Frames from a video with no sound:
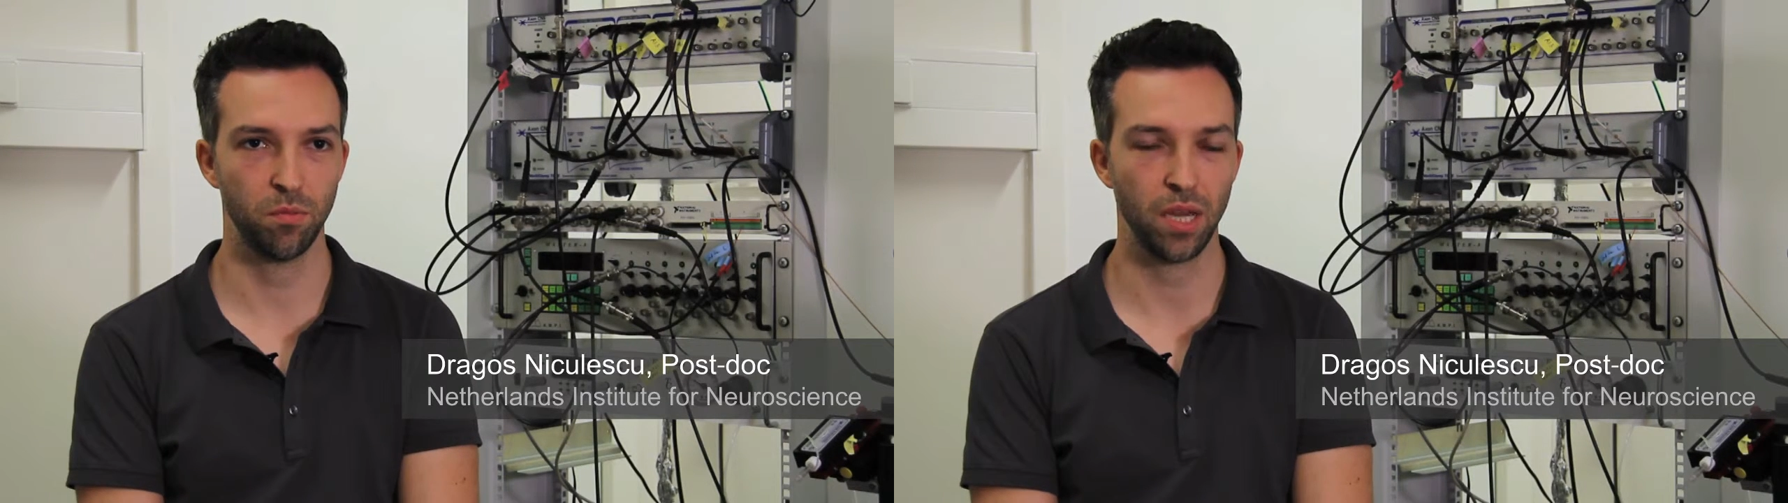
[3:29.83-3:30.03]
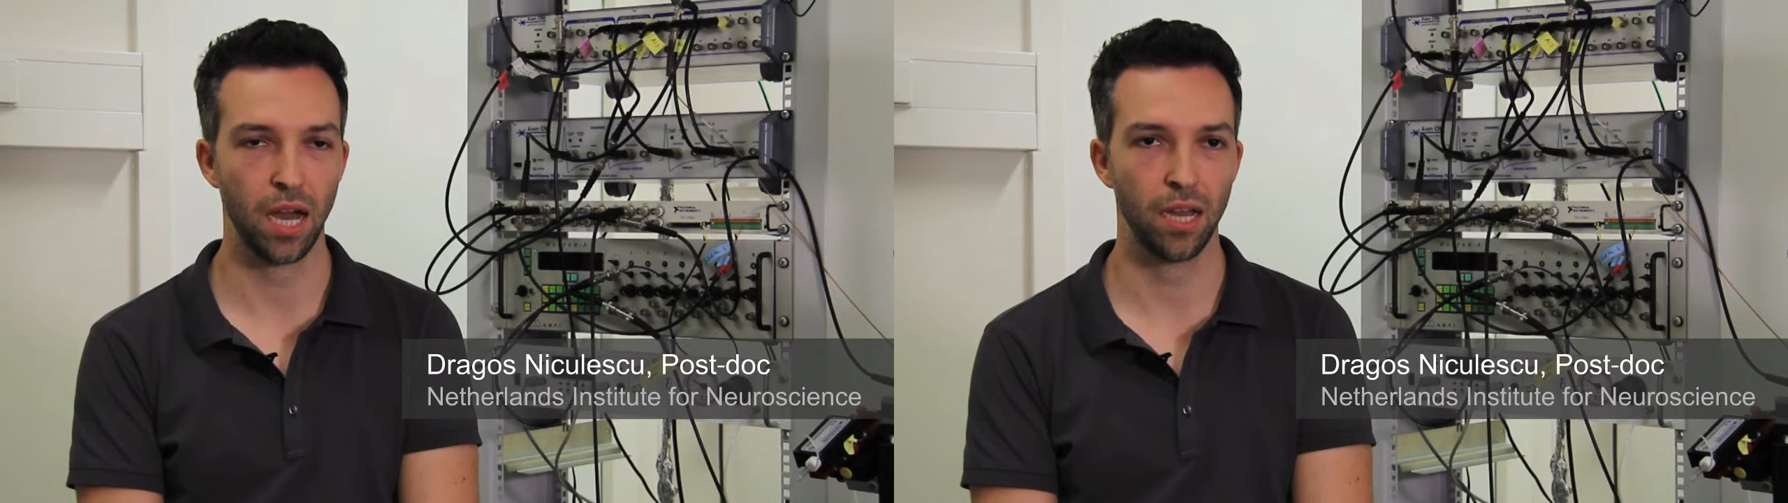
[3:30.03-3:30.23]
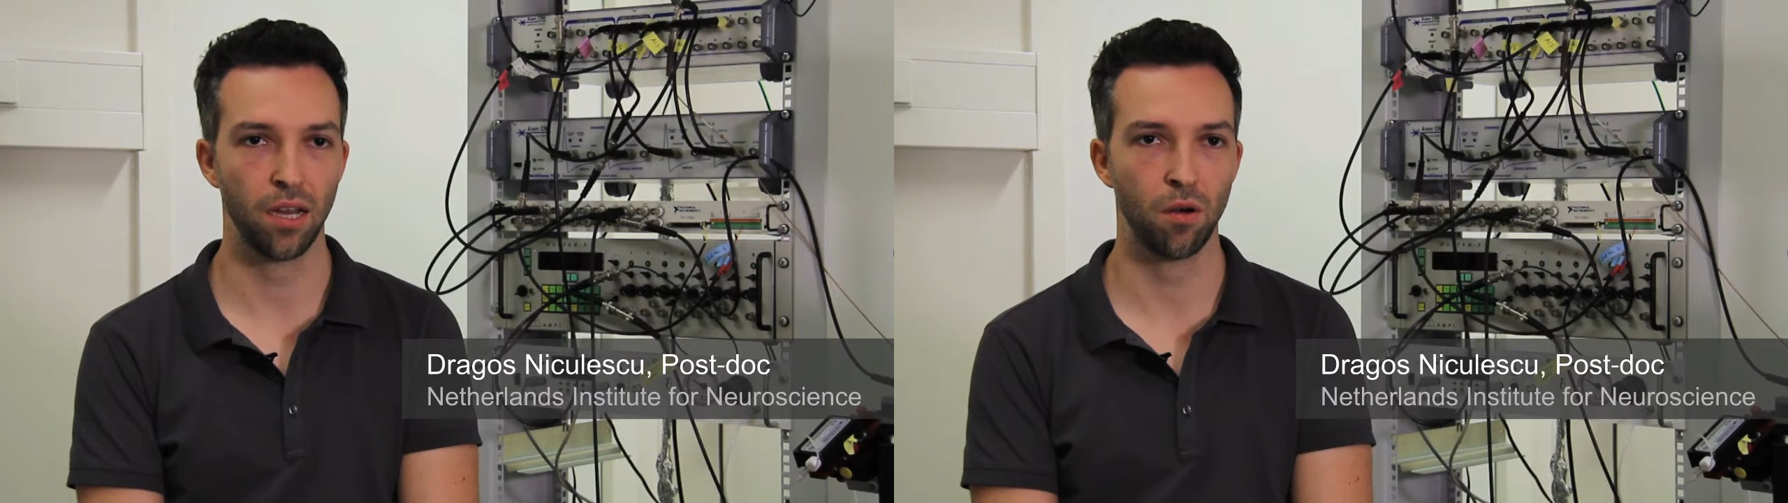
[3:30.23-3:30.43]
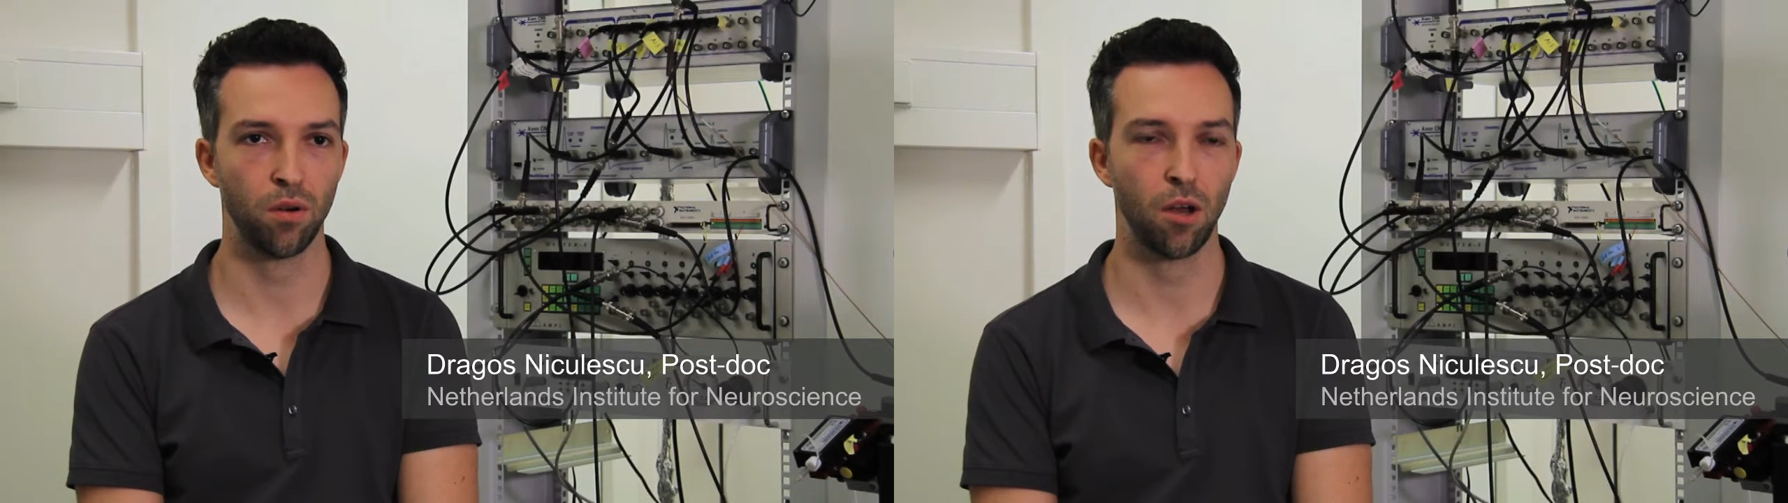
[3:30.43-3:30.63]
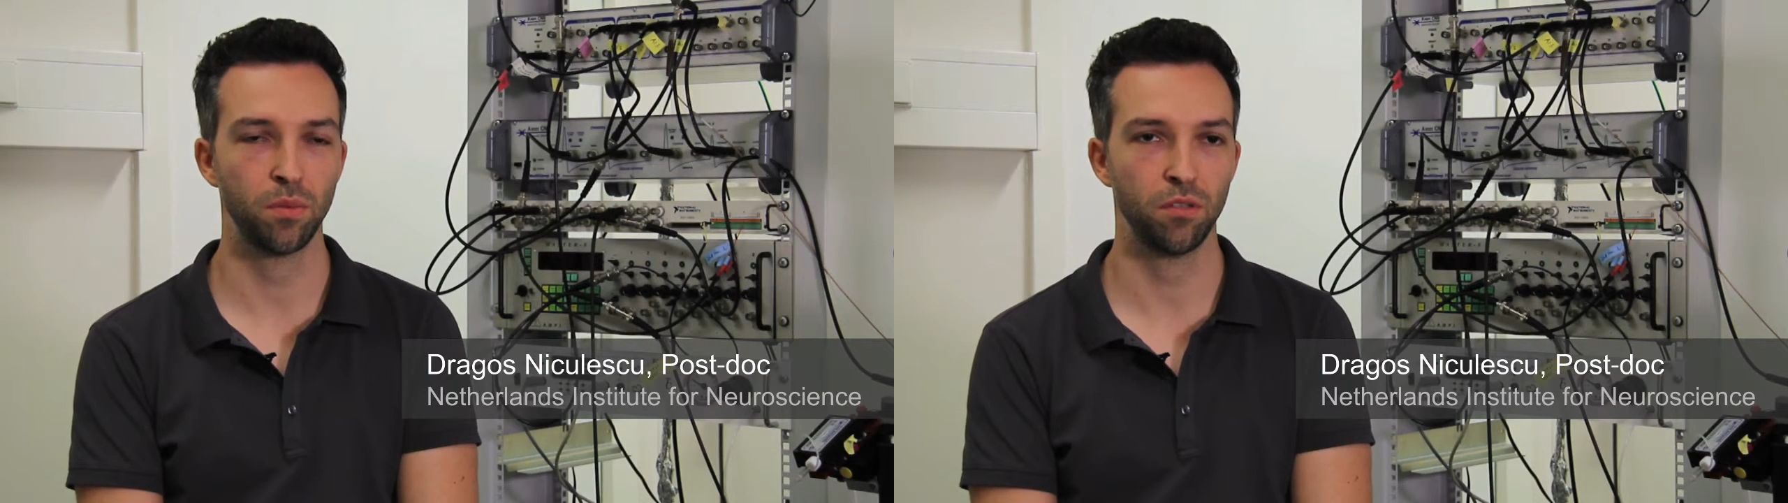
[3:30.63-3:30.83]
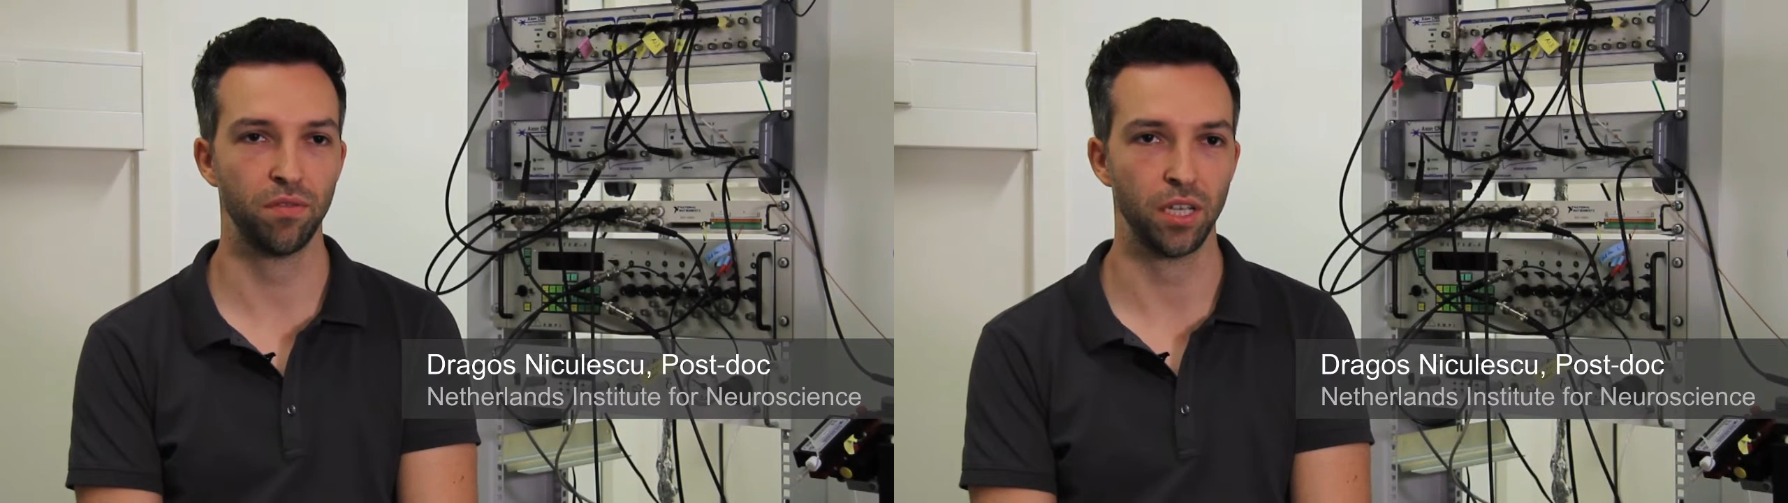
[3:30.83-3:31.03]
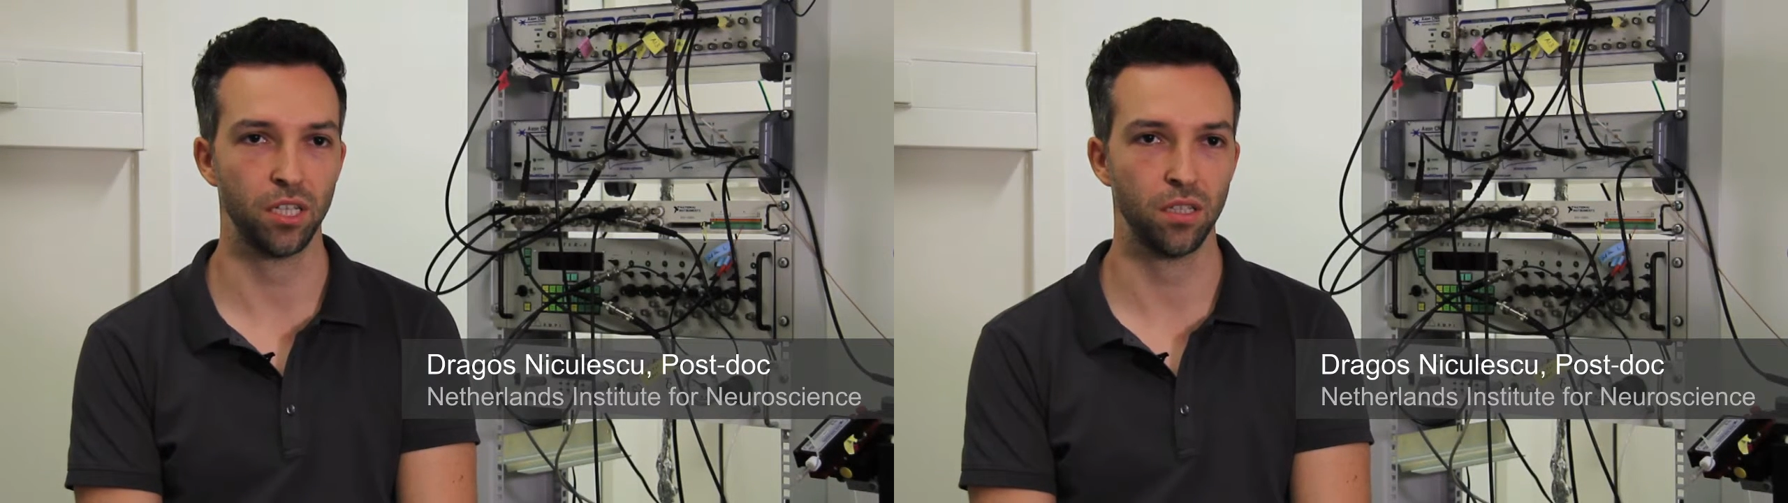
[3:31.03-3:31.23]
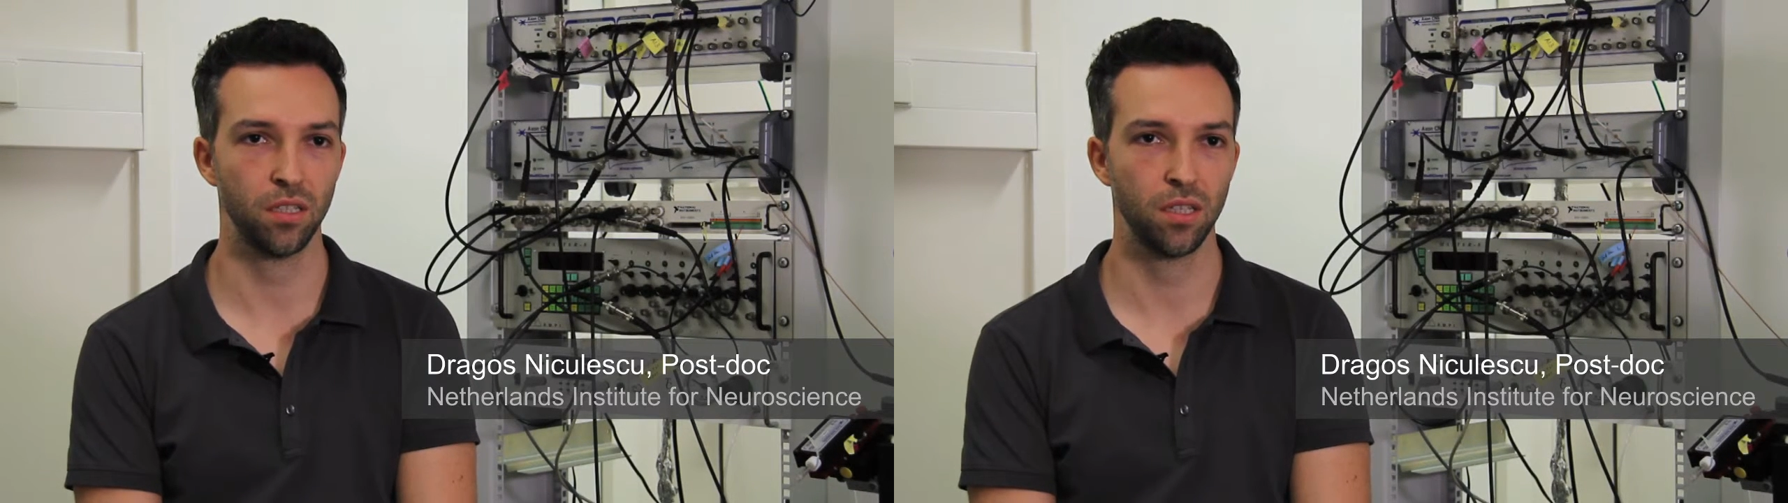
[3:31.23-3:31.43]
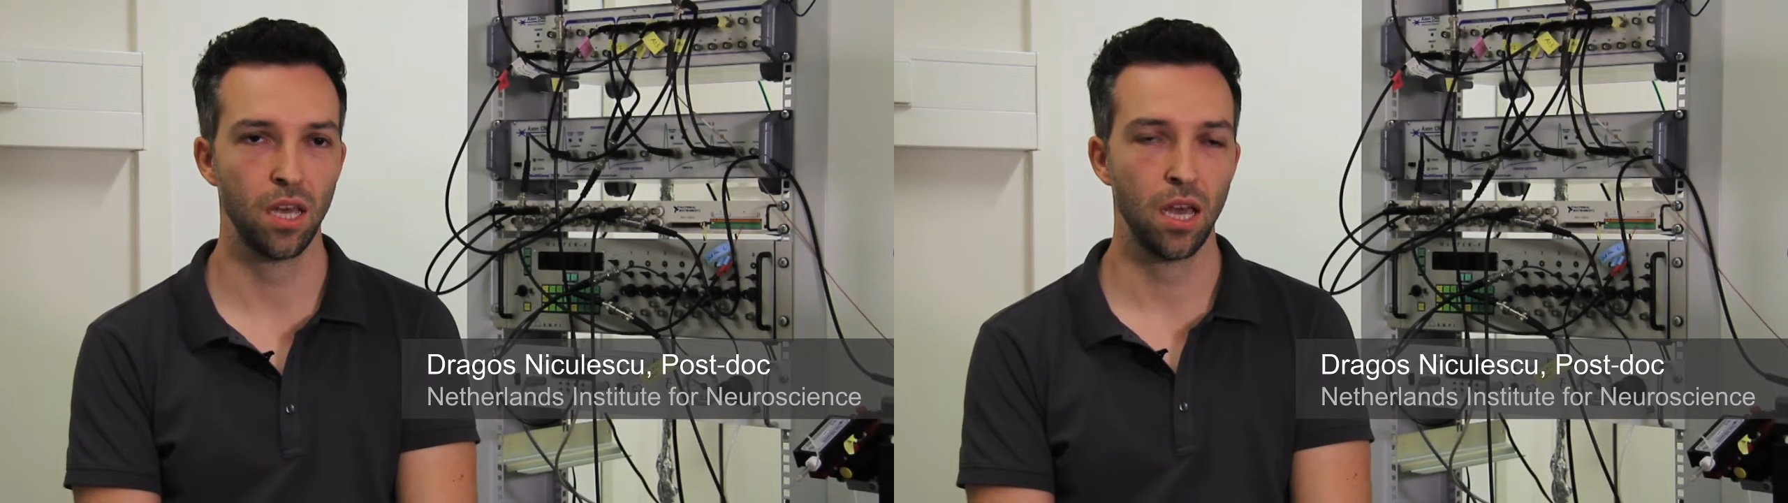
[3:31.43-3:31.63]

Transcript: behind our observations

---+---

● **Directions**: Transcribe the listing above verbatim. No picture belongs in the result.

● **Answer section**:
Frames from a video with no sound:
[3:29.83-3:30.03]
[3:30.03-3:30.23]
[3:30.23-3:30.43]
[3:30.43-3:30.63]
[3:30.63-3:30.83]
[3:30.83-3:31.03]
[3:31.03-3:31.23]
[3:31.23-3:31.43]
[3:31.43-3:31.63]

Transcript: behind our observations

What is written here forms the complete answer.